Omicidio di Gemona, il racconto di Lorena Venier: «Mailyn lo strangolava con i lacci degli scarponi e io l’ho aiutata. Poi ho fatto a pezzi il corpo da sola»


«Alessandro era supino e Mailyn ha puntato i piedi sulle sue spalle, ha messo i lacci degli scarponi intorno al collo e ha cominciato a tirare». Così inizia il racconto lucido e freddo di Lorena Venier, che ripercorre in dettaglio gli ultimi istanti di vita del figlio Alessandro, prima di essere ucciso e fatto a pezzi dalla madre e dalla compagna. «In quel momento, mi sono allontanata perché la bambina stava piangendo e mi sono recata da lei. Quando sono riuscita a tranquillizzarla sono tornata in soggiorno e Mailyn stava ancora stringendo i lacci intorno al collo e io l’ho aiutata. Alessandro in quel momento stava esalando gli ultimi respiri».
Il piano per uccidere Alessandro Venier
Dai documenti sulle imputazioni di Lorena Venier, la madre, e di Mailyn Castro Monsalvo, la compagna, emerge che la serata era iniziata con un tentativo di avvelenamento: «Un blister intero di sonnifero sciolto in una limonata». La soluzione preparata dalle due donne non aveva sortito gli effetti sperati, quello di addormentare Alessandro Venier, per cui madre e compagnia hanno in seguito provato con «due punture di insulina all’addome» e con la ripetuta pressione di un cuscino sul volto. A quel punto, quando era in stato soporoso ma ancora vivo, Alessandro è caduto a terra con la testa rivolta verso l’altro: «Mailyn ha preso due lacci di scarponi e glieli ha stretti al collo»
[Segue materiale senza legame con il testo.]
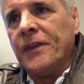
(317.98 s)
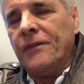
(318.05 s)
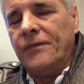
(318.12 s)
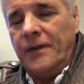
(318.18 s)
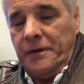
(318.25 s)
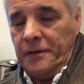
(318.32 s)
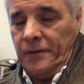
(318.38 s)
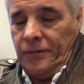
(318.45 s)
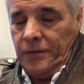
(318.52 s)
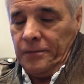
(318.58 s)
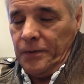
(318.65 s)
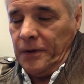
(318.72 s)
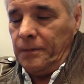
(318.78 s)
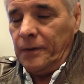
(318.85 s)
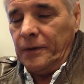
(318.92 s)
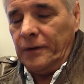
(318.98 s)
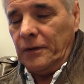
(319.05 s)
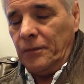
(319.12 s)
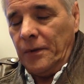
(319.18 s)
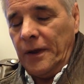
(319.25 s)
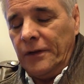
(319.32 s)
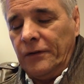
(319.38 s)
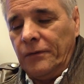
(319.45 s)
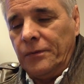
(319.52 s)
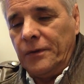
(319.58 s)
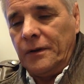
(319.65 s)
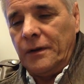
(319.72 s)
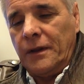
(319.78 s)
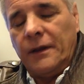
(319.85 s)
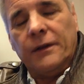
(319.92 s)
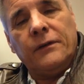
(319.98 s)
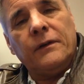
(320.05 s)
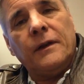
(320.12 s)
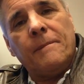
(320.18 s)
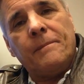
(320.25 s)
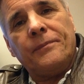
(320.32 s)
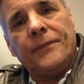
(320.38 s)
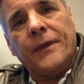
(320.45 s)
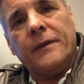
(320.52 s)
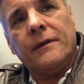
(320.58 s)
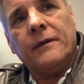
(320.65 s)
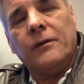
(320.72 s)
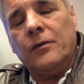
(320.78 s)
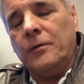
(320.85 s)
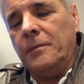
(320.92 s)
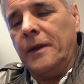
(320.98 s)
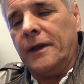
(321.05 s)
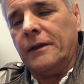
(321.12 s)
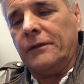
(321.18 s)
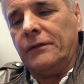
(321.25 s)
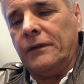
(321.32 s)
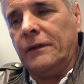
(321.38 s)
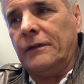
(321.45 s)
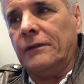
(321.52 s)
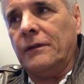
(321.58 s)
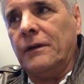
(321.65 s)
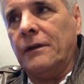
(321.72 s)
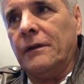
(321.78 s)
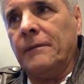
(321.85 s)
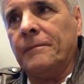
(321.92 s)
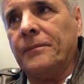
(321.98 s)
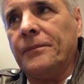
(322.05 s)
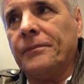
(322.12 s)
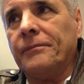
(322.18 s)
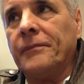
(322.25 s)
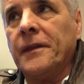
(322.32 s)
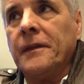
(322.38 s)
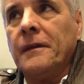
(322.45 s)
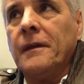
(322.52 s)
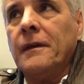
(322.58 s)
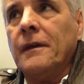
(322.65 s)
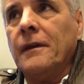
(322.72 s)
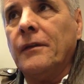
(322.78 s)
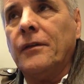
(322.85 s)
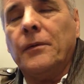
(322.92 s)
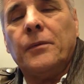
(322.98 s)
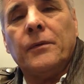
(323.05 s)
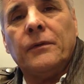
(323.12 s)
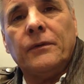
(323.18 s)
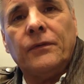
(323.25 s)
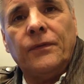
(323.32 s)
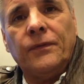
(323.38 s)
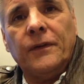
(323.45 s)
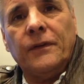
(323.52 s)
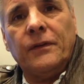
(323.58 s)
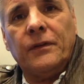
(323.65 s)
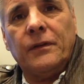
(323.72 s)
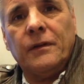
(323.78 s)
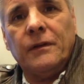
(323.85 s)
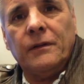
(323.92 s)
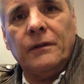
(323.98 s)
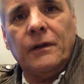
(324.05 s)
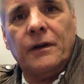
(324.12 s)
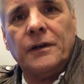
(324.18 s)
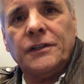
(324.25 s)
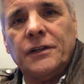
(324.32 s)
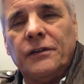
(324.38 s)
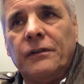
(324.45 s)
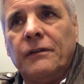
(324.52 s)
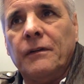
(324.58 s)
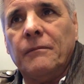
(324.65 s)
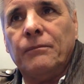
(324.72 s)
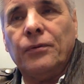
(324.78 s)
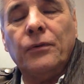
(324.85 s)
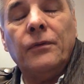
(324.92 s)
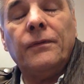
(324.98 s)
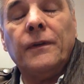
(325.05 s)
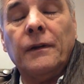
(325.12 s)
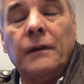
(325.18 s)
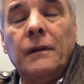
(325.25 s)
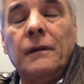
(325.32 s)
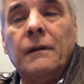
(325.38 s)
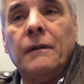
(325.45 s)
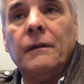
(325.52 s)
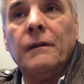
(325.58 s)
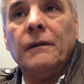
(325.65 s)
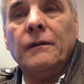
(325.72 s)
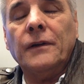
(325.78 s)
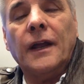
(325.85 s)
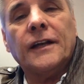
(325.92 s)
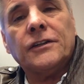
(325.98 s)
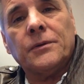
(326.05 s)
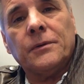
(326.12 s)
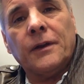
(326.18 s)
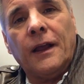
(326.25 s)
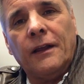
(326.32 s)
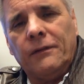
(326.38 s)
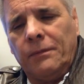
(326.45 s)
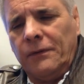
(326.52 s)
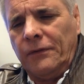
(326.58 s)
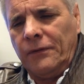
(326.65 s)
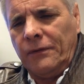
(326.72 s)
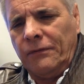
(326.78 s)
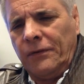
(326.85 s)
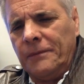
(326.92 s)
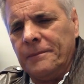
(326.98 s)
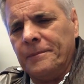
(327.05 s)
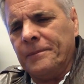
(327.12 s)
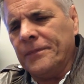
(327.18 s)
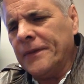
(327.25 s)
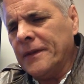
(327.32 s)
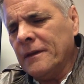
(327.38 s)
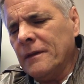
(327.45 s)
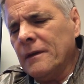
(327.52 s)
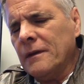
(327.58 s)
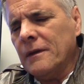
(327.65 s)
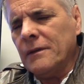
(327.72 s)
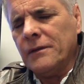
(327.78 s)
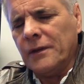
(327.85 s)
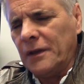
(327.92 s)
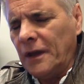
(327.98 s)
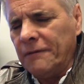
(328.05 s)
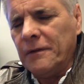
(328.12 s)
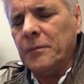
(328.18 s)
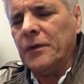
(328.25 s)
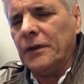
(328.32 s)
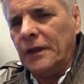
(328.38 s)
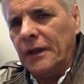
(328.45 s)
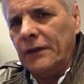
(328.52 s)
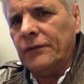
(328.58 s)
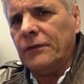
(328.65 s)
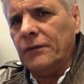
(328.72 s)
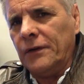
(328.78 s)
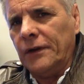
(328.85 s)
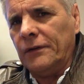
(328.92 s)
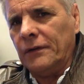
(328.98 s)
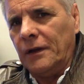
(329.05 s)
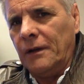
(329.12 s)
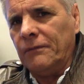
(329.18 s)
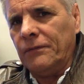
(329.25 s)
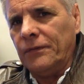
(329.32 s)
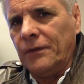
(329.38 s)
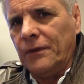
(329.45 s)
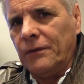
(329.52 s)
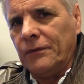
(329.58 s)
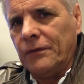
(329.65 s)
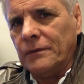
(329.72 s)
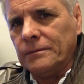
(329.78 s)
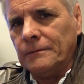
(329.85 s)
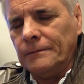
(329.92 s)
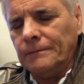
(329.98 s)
Very few people in the West realize that Quebec sits on the world's fifth largest proven natural gas reserves. The government is going to come for those.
Il corpo fatto a pezzi solo dalla madre
Erano circa le 21.30 quando l’uomo ha smesso di respirare. Poi, la decisione di far sparire il corpo. Lorena ha raccontato di aver tentato di infilarlo in un bidone, senza riuscirci: «Mi è allora venuto in mente di dovergli tagliare le gambe. Ho preso un coltello da cucina, ma non avevo pensato alle ossa. Allora ho pensato di tagliare l’addome, ma c’era la spina dorsale. Quindi ho utilizzato una sega per la legna». Lorena Venier specifica in questo passaggio come sia stata l’unica responsabile dello smembramento del corpo del figlio: «Questa opera l’ho posta in essere io da sola, rifiutando l’aiuto che mi offriva Mailyn». Le parti del corpo sono state infine messe nel bidone e ricoperte di calce, acquistata su Amazon nella notte. «Abbiamo completato tutto verso l’una di notte del 26 luglio», si legge ancora.
La confessione e i tentativi di farla tacere
Nonostante il tentativo di tornare alla normalità, Lorena nei giorni successivi era perfino tornata al lavoro in ospedale, il peso di quanto accaduto ha schiacciato Mailyn. A distanza di quattro gironi, nella notte tra il 30 e il 31 luglio, e poi di nuovo la mattina, ha chiamato il 112. La prima volta la suocera era riuscita a bloccarla, convincendola a dire che si trattava di falsi allarmi per rumori in casa. Ma la mattina seguente, quando i carabinieri sono arrivati nella villetta, Mailyn ha trovato la forza di confessare. Secondo gli atti, Lorena, che si trovava in un’altra parte della casa, ha provato a dissuaderla, gridandole: «Mailyn … Mailyn, ricordati quanto ti voglio bene». Mailyn, però, ha raccontato tutto agli inquirenti. Quella confessione, come quella successiva di Lorena, è stata registrata dai carabinieri con un cellulare: 26 minuti e 10 secondi di audio considerati dal gip pienamente utilizzabili come prova. Mailyn non ha però più parlato con gli inquirenti dopo la confessione sul luogo del delitto, e anche l’interrogatorio previsto per ieri, 11 settembre, è saltato. Secondo il suo legale il suo stato emotivo è ancora troppo fragile.